> _WHAT YOU WILL DO_:
Could you write out every record below exactly, leaving the pictures out?

(EXTRACTED ENTRIES begins)

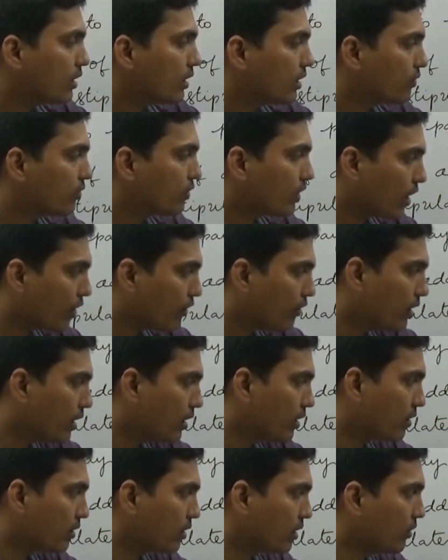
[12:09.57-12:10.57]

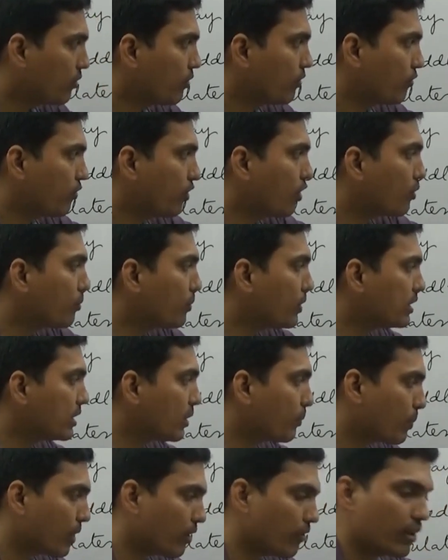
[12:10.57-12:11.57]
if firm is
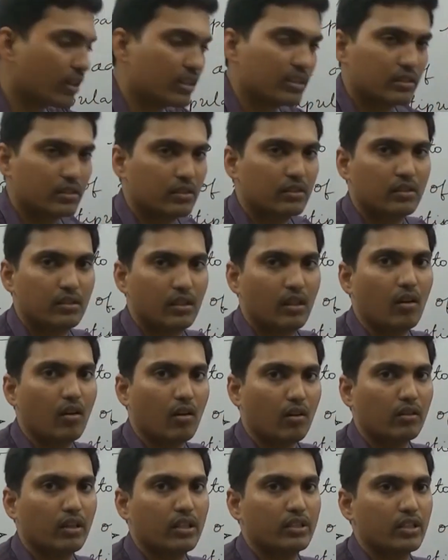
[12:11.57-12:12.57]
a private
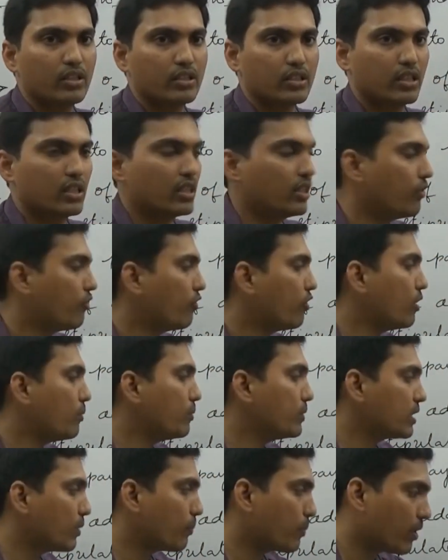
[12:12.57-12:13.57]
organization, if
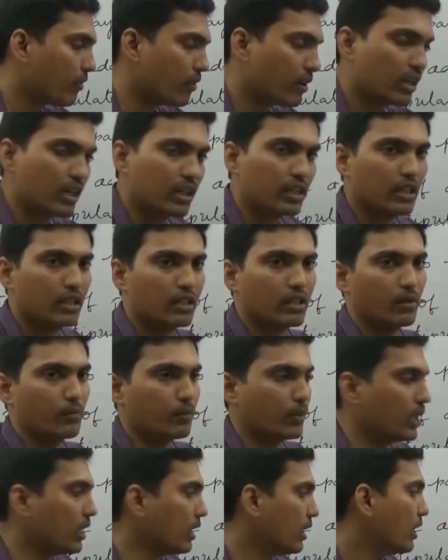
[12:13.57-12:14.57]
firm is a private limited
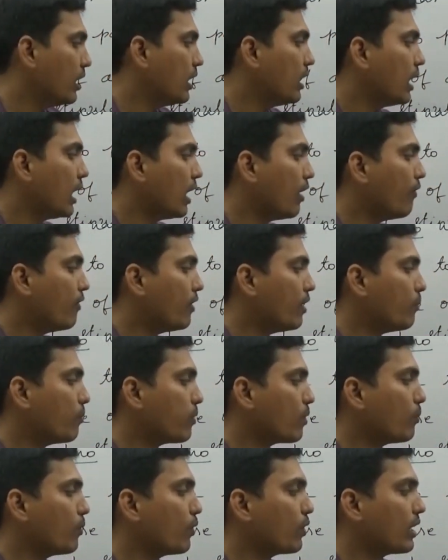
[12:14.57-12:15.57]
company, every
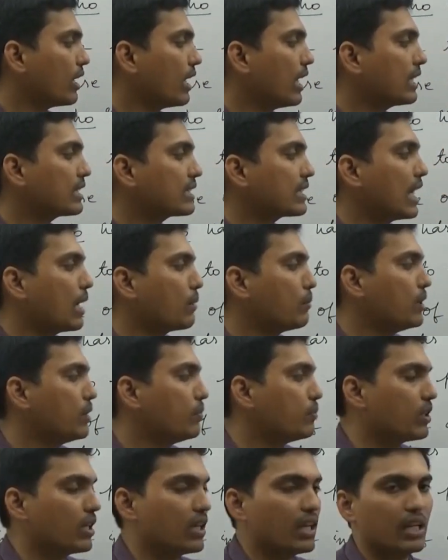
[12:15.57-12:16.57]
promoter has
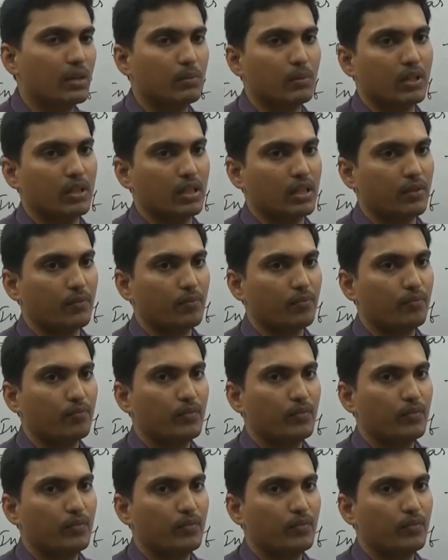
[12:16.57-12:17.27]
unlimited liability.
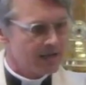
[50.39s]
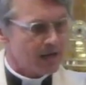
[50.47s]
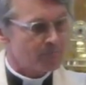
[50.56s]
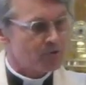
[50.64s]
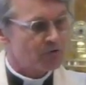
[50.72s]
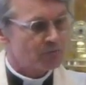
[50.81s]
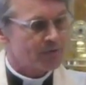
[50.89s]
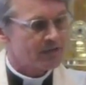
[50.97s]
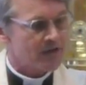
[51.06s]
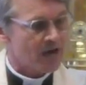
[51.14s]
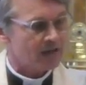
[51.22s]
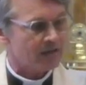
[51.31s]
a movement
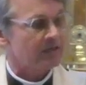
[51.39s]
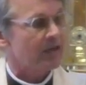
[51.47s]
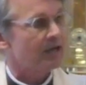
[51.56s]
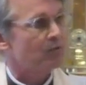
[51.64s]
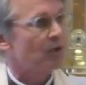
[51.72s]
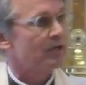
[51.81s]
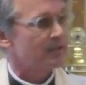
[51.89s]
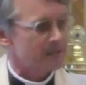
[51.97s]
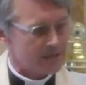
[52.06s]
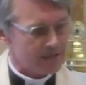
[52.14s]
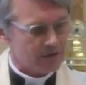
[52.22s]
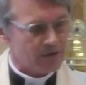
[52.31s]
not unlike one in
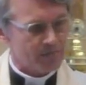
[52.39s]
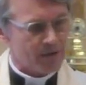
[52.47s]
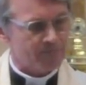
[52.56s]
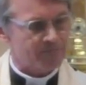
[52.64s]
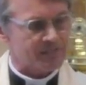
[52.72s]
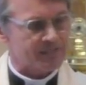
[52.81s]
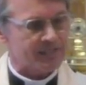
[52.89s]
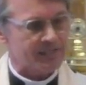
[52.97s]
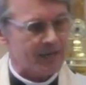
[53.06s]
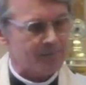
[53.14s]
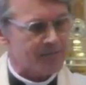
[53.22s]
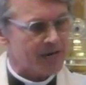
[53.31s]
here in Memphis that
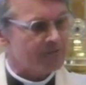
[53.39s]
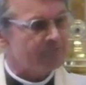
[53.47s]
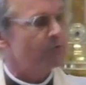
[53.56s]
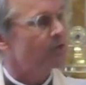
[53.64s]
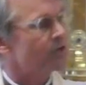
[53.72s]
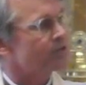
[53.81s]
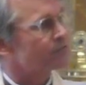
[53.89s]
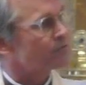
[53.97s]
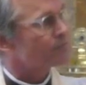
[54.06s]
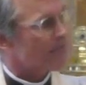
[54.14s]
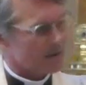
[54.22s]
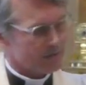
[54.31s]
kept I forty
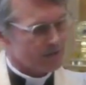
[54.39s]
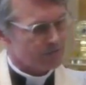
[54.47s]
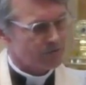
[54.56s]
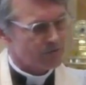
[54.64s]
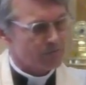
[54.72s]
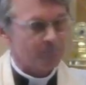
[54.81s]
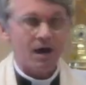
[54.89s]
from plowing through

(EXTRACTED ENTRIES ends)

> _EXERCISE SOLUTION_:
[12:09.57-12:10.57]

[12:10.57-12:11.57]
if firm is
[12:11.57-12:12.57]
a private
[12:12.57-12:13.57]
organization, if
[12:13.57-12:14.57]
firm is a private limited
[12:14.57-12:15.57]
company, every
[12:15.57-12:16.57]
promoter has
[12:16.57-12:17.27]
unlimited liability.
[50.39s]
[50.47s]
[50.56s]
[50.64s]
[50.72s]
[50.81s]
[50.89s]
[50.97s]
[51.06s]
[51.14s]
[51.22s]
[51.31s]
a movement
[51.39s]
[51.47s]
[51.56s]
[51.64s]
[51.72s]
[51.81s]
[51.89s]
[51.97s]
[52.06s]
[52.14s]
[52.22s]
[52.31s]
not unlike one in
[52.39s]
[52.47s]
[52.56s]
[52.64s]
[52.72s]
[52.81s]
[52.89s]
[52.97s]
[53.06s]
[53.14s]
[53.22s]
[53.31s]
here in Memphis that
[53.39s]
[53.47s]
[53.56s]
[53.64s]
[53.72s]
[53.81s]
[53.89s]
[53.97s]
[54.06s]
[54.14s]
[54.22s]
[54.31s]
kept I forty
[54.39s]
[54.47s]
[54.56s]
[54.64s]
[54.72s]
[54.81s]
[54.89s]
from plowing through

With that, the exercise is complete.